Secure Data Enclave — SDE

A secure virtual desktop research environment.

The Secure Data Enclave (SDE) provides Columbia researchers with a highly secure, remotely accessible, virtual Windows 10 or Red Hat Linux desktop environment to collaboratively analyze and store sensitive data (PII, RHI, and PHI). The SDE functions as a virtual, remote-friendly, alternative to traditional "cold-room" computing environments, where a physical computer, disconnected from the internet, is used for sensitive data analysis.

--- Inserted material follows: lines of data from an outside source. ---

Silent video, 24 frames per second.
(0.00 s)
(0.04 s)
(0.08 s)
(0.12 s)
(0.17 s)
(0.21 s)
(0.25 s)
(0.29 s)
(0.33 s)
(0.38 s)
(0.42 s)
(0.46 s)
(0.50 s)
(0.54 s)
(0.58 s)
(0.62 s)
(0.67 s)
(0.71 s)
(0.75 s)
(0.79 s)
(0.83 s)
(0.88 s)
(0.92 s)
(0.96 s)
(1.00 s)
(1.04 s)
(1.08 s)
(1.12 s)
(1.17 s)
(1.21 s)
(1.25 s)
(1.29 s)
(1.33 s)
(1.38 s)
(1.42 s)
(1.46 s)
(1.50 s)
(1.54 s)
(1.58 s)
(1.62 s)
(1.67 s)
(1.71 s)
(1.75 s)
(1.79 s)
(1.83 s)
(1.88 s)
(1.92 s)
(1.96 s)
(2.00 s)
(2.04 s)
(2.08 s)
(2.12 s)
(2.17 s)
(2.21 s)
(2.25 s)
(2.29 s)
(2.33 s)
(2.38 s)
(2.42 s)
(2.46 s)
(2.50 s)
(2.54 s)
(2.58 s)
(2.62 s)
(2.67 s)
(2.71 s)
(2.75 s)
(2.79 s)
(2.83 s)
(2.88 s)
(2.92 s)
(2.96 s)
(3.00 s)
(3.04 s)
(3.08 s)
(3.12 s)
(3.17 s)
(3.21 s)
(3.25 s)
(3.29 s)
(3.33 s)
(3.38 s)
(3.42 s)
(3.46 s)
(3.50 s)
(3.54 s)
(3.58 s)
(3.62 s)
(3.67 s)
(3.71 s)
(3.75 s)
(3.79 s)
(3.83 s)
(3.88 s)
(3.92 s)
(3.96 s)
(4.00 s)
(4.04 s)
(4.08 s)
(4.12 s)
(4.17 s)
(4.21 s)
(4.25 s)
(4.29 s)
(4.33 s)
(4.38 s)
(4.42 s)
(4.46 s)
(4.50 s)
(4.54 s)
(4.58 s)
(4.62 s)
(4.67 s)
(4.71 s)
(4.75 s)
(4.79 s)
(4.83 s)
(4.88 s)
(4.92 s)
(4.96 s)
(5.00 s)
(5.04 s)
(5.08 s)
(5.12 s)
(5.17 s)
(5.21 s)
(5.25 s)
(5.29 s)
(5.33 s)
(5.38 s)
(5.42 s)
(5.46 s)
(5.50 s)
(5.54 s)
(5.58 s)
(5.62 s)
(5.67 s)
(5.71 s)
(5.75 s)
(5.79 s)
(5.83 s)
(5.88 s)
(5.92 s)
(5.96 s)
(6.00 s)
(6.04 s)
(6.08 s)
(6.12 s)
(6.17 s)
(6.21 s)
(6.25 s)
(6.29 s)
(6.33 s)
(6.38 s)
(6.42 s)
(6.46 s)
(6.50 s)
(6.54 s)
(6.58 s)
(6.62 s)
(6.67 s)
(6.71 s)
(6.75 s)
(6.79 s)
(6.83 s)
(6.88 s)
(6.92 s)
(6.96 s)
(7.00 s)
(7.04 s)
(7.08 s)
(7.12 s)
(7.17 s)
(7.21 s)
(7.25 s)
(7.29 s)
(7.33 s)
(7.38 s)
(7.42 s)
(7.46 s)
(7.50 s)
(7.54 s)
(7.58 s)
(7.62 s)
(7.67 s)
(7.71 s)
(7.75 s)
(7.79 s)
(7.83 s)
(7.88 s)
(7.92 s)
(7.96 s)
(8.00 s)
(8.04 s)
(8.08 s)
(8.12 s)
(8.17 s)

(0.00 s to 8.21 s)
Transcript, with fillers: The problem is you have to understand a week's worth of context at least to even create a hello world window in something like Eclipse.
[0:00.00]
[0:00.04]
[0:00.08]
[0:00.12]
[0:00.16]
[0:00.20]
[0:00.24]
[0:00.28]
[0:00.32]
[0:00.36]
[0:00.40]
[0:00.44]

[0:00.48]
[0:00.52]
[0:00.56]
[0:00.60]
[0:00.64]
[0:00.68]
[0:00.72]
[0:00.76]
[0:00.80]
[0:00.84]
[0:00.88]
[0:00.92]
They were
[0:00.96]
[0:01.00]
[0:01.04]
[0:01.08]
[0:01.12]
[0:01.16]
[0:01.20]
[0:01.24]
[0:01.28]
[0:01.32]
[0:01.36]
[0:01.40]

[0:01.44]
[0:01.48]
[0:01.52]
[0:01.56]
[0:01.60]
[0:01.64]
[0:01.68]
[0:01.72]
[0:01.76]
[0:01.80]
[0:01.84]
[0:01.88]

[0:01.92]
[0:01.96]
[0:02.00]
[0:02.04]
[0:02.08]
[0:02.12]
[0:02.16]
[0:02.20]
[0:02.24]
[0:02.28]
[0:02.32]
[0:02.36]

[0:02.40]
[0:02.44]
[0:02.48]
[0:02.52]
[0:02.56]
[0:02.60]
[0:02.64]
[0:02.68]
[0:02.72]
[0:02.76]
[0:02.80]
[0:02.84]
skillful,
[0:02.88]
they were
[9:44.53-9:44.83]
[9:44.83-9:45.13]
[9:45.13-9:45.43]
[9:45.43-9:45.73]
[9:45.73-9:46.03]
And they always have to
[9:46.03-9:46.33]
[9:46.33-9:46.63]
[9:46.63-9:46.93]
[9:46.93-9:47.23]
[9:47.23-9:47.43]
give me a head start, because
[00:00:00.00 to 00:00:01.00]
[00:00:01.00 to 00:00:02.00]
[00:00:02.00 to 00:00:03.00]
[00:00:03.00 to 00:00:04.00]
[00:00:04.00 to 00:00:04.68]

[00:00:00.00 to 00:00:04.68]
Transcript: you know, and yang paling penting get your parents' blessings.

Using Citrix remote desktop, researchers can work on sensitive data and collaborate with other members of their project simultaneously. SDE projects are logically isolated; researchers are able only to access their data explicitly uploaded on their SDE project's virtual environment. Moreover, they are restricted from internet access and can only reach applications installed within the SDE (e.g. Stata, R, Python). Data can only be transferred to and from the system by the designated "Data Security Officer" (DSO), required for each project. All data is securely wiped after project retirement in compliance with DOD 5220.22-M standards. 

SDE Details

The SDE is HITRUST certified by CUIMC Security as HIPAA-compliant, and is certified for the storage and analysis of PII and PHI data. Users can reference the CUIMC Security RSAM registration ID number (3868), which confirms the SDE's certification by CUIMC Security for HIPAA- and sensitive data compliance.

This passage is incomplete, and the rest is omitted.